_EXTRACTED INFORMATION_
== == ==

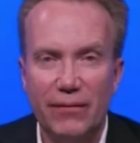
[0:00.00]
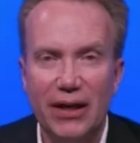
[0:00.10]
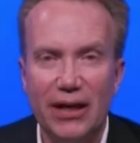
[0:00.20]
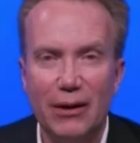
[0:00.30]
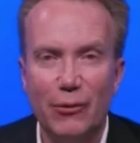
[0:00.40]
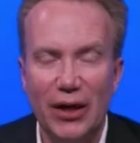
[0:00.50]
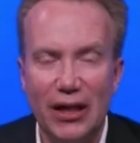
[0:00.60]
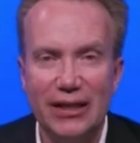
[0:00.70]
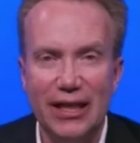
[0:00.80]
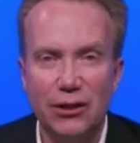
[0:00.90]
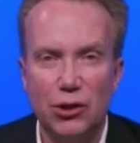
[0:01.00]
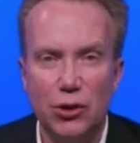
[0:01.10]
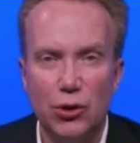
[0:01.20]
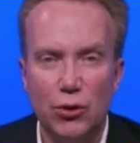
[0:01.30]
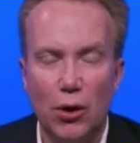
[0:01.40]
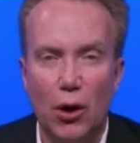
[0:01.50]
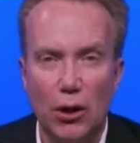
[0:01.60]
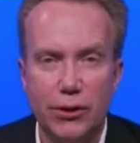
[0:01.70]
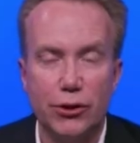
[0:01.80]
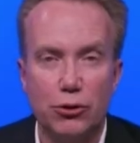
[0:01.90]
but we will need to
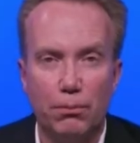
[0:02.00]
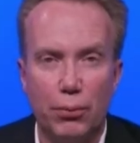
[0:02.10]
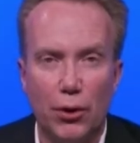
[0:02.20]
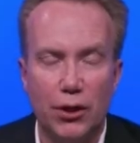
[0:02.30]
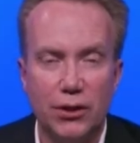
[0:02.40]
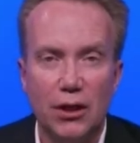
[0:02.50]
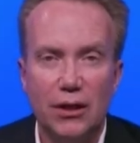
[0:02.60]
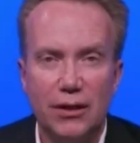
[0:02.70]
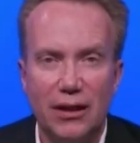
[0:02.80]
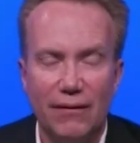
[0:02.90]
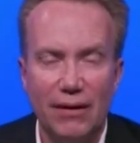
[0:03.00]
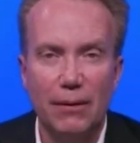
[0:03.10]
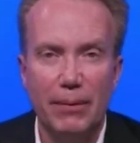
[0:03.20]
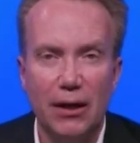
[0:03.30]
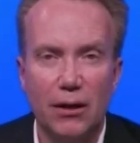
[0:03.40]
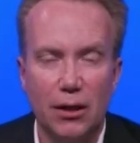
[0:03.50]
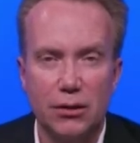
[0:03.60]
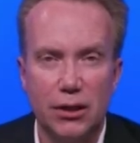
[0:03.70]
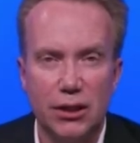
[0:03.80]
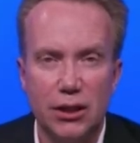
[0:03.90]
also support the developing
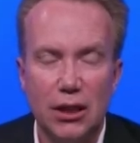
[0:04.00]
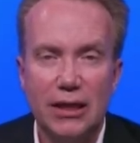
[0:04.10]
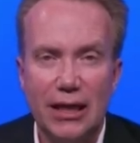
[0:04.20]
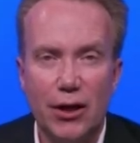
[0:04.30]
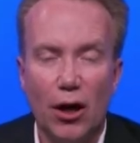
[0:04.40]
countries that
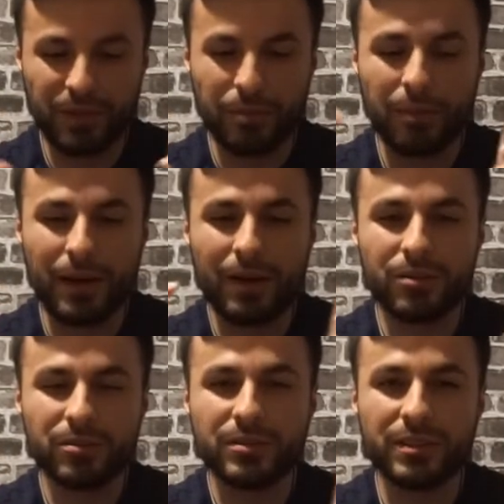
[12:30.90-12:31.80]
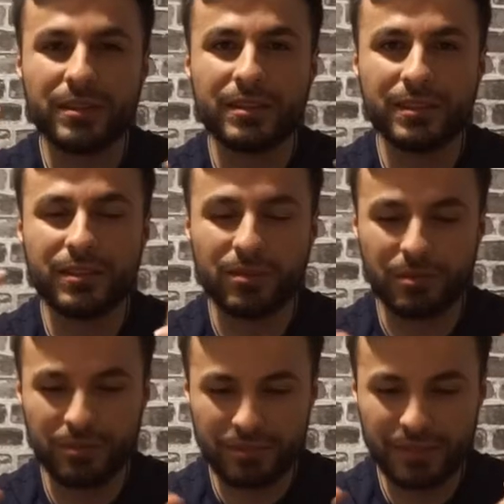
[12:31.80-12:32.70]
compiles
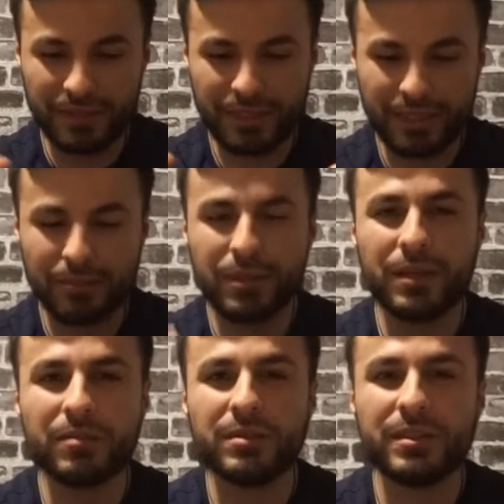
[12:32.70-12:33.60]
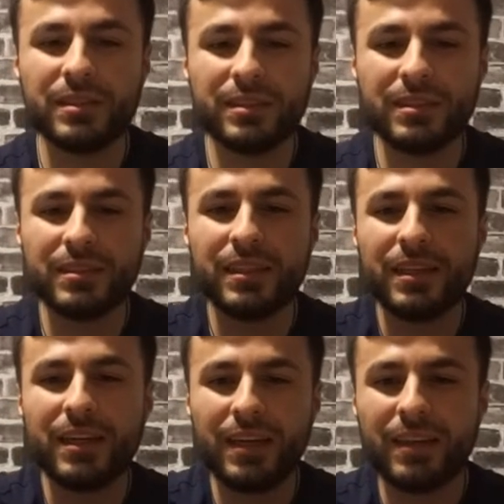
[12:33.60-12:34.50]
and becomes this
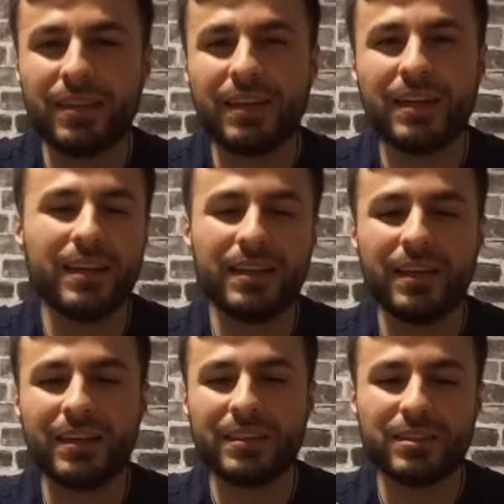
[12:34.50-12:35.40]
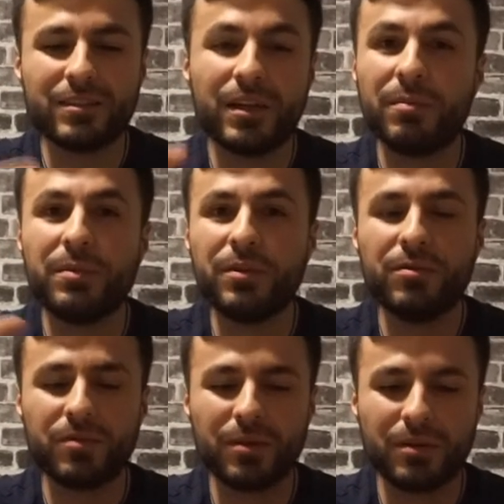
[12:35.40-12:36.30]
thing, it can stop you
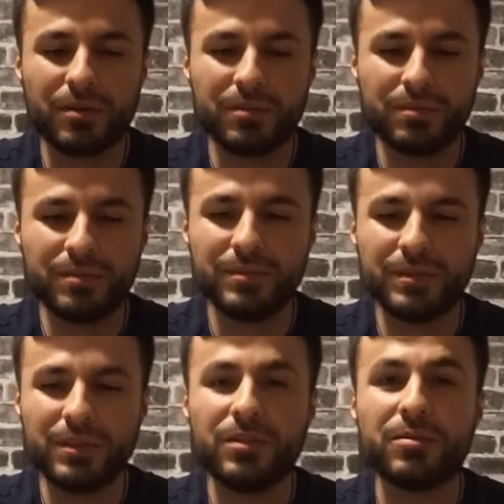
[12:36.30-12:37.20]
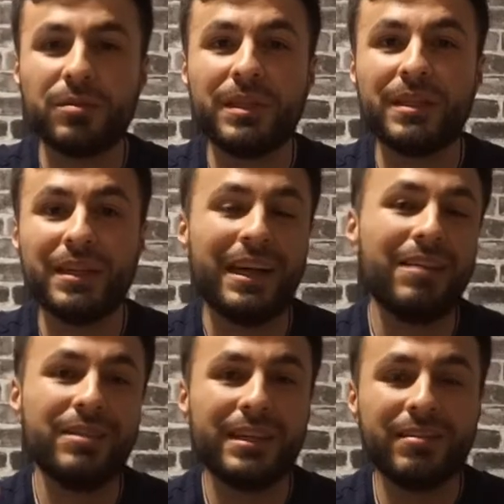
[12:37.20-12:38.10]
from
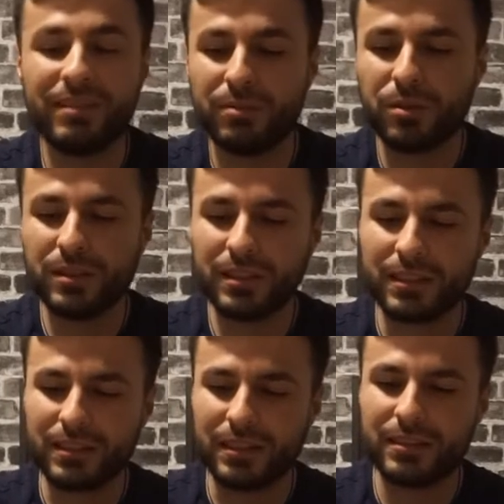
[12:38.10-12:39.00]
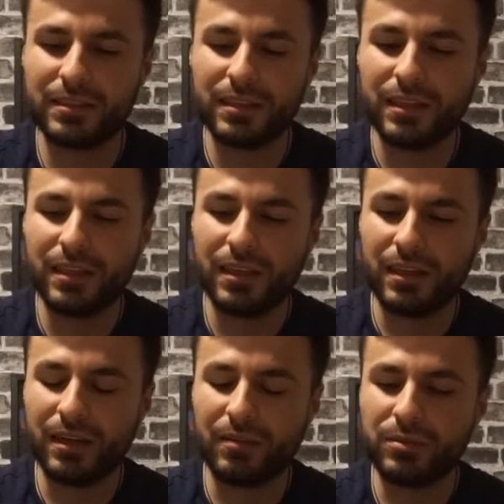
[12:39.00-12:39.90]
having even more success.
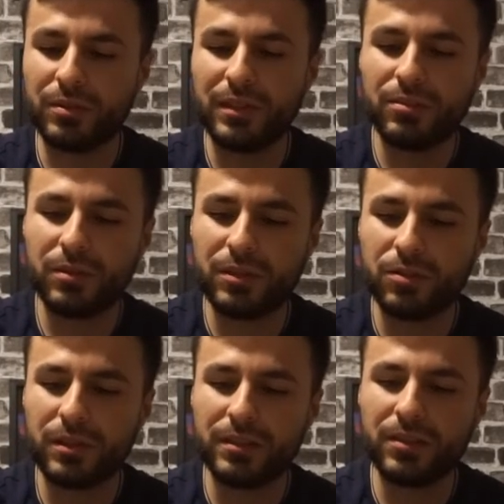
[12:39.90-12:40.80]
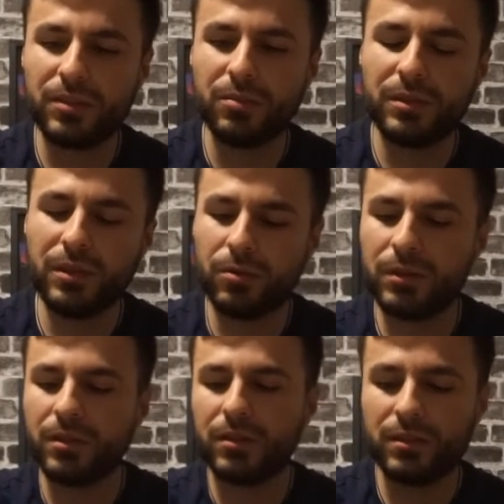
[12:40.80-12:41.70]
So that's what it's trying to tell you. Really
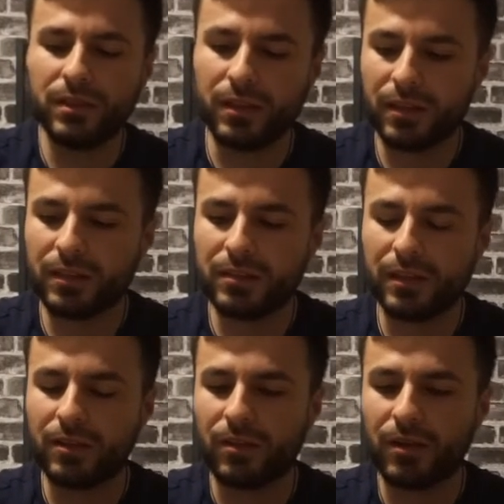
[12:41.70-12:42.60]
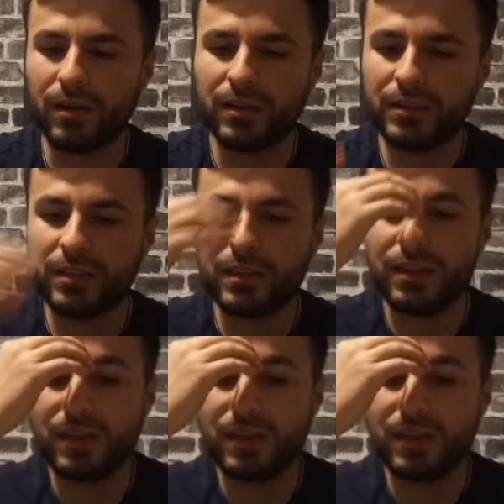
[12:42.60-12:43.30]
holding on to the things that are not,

== == ==

_TRY IT_
Copy the whole of the material above exactly, but not its images.

_RESPONSE TO THIS EXERCISE_
[0:00.00]
[0:00.10]
[0:00.20]
[0:00.30]
[0:00.40]
[0:00.50]
[0:00.60]
[0:00.70]
[0:00.80]
[0:00.90]
[0:01.00]
[0:01.10]
[0:01.20]
[0:01.30]
[0:01.40]
[0:01.50]
[0:01.60]
[0:01.70]
[0:01.80]
[0:01.90]
but we will need to
[0:02.00]
[0:02.10]
[0:02.20]
[0:02.30]
[0:02.40]
[0:02.50]
[0:02.60]
[0:02.70]
[0:02.80]
[0:02.90]
[0:03.00]
[0:03.10]
[0:03.20]
[0:03.30]
[0:03.40]
[0:03.50]
[0:03.60]
[0:03.70]
[0:03.80]
[0:03.90]
also support the developing
[0:04.00]
[0:04.10]
[0:04.20]
[0:04.30]
[0:04.40]
countries that
[12:30.90-12:31.80]
[12:31.80-12:32.70]
compiles
[12:32.70-12:33.60]
[12:33.60-12:34.50]
and becomes this
[12:34.50-12:35.40]
[12:35.40-12:36.30]
thing, it can stop you
[12:36.30-12:37.20]
[12:37.20-12:38.10]
from
[12:38.10-12:39.00]
[12:39.00-12:39.90]
having even more success.
[12:39.90-12:40.80]
[12:40.80-12:41.70]
So that's what it's trying to tell you. Really
[12:41.70-12:42.60]
[12:42.60-12:43.30]
holding on to the things that are not,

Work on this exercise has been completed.